El ejecutivo reconoció que existe tecnología para hacerlo y que la Argentina podría exportar ese insumo. Sin embargo, dejó en claro cuál considera que debería ser el rumbo estratégico del país.
“Prefiero hacer polietileno. Hay etano para hacer las dos cosas”, aseguró.
Con foco en Bahía Blanca
La definición adquiere especial relevancia para Bahía Blanca, donde se concentra buena parte de la infraestructura vinculada al procesamiento del gas de Vaca Muerta.
En la ciudad operan Compañía Mega, Transportadora de Gas del Sur (TGS), Profertil y el principal polo petroquímico del país, una red industrial que permite transformar el gas natural en GLP, etano, fertilizantes y otras materias primas fundamentales para la industria.
La reciente ampliación de Compañía Mega volvió a mostrar la importancia de esa infraestructura para acompañar el crecimiento de Vaca Muerta.
El nuevo tren de fraccionamiento incrementó la capacidad de procesamiento de líquidos del gas natural.
Al mismo tiempo, evitó que la falta de capacidad se transformara en un obstáculo para el desarrollo de la producción.
Las declaraciones de Marín, además, complementan el diagnóstico planteado días atrás por la presidenta de Dow Argentina, Dolores Brizuela. Mientras la ejecutiva advirtió que la sobreoferta global todavía posterga nuevas inversiones petroquímicas de gran escala, el titular de YPF dejó en claro cuál debería ser el objetivo argentino cuando las condiciones del mercado vuelvan a ser favorables: utilizar el etano disponible para fabricar productos de mayor valor agregado y no limitarse a exportar materia prima.
Marín sostuvo que, a medida que aumente la actividad en Vaca Muerta, también crecerá la disponibilidad de líquidos asociados.

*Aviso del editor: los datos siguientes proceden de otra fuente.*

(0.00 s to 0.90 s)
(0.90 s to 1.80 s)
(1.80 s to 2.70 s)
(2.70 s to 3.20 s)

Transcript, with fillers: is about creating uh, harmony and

Esta es una materia prima estratégica para el desarrollo petroquímico argentino.
Sin embargo, reconoció que el contexto internacional todavía condiciona nuevas inversiones industriales de gran escala.

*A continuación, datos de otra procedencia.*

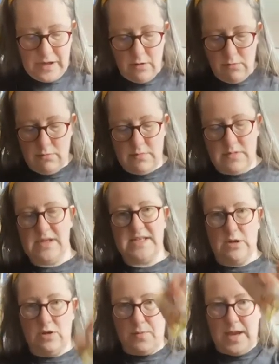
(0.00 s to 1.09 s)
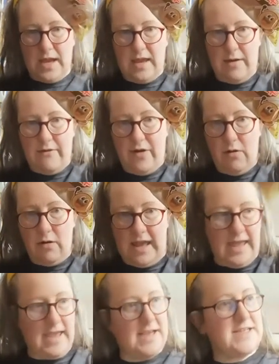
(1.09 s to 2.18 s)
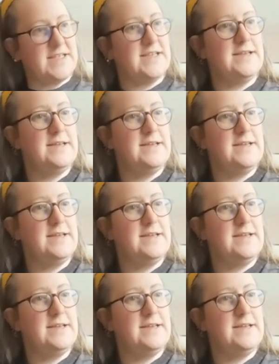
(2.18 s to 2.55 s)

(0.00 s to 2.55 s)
Oh, it's another packet of hotcakes.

“China construyó muchísima capacidad y la demanda global está creciendo más lenta. Hay una sobreoferta que está demorando más de lo que imaginamos en balancearse”, explicó.

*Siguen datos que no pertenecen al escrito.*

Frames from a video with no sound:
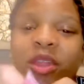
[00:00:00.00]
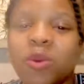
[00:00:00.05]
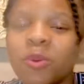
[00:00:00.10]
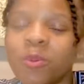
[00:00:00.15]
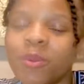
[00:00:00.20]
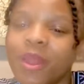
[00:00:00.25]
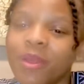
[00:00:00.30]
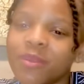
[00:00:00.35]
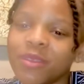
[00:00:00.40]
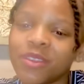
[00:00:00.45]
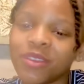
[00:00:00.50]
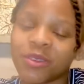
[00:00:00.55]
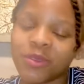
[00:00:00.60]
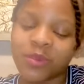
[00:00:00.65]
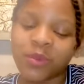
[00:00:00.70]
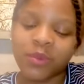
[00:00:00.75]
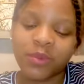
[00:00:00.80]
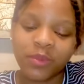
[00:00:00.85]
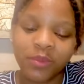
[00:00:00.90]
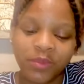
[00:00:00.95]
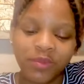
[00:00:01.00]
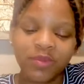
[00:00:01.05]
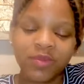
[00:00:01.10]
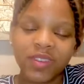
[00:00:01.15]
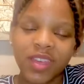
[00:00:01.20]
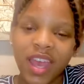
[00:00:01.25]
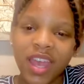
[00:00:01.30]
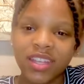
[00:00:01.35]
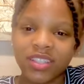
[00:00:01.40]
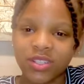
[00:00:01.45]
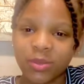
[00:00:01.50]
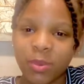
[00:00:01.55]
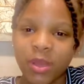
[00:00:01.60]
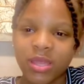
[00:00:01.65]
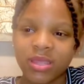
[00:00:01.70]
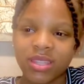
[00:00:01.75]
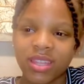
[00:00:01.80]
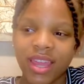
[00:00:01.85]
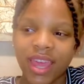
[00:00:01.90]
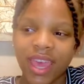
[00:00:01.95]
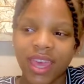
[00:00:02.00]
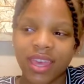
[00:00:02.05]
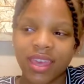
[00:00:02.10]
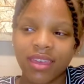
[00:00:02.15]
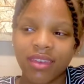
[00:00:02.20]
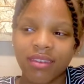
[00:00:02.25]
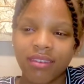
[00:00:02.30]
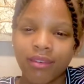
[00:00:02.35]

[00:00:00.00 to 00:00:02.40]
probably you guys are probably like,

A pesar de ello, destacó que la Argentina mantiene ventajas competitivas frente a otras regiones del mundo.
“Tenemos los costos competitivos, tenemos recursos que nos gustan mucho y tenemos talentos humanos muy buenos”, señaló.
A su entender, el país deberá seguir consolidando señales de estabilidad y previsibilidad para atraer proyectos industriales de largo plazo.
Pero también consideró que, cuando la oferta y la demanda global vuelvan a equilibrarse, la Argentina tendrá una oportunidad concreta para captar nuevas inversiones vinculadas a la petroquímica.
Una visión de largo plazo para Vaca Muerta
Mientras tanto, sostuvo que el objetivo debe seguir siendo agregar valor a los recursos producidos en Vaca Muerta.
En esa visión, Bahía Blanca continuará ocupando un lugar central dentro de la cadena industrial del gas argentino.
De hecho lo hará complementando el crecimiento exportador que impulsan proyectos como VMOS y Argentina LNG desde la costa patagónica.
“Lo que tiene que pasar es que empiece a haber una racionalización de plantas en los lugares que tienen materia prima cara, energía cara y plantas más ineficientes”, concluyó.
Para Marín, el desafío no consiste únicamente en producir más energía, sino en transformar esa ventaja competitiva en industria, empleo y exportaciones de mayor valor agregado.
Y en ese esquema, Bahía Blanca aparece como uno de los polos llamados a desempeñar un papel central en la próxima etapa del desarrollo energético argentino.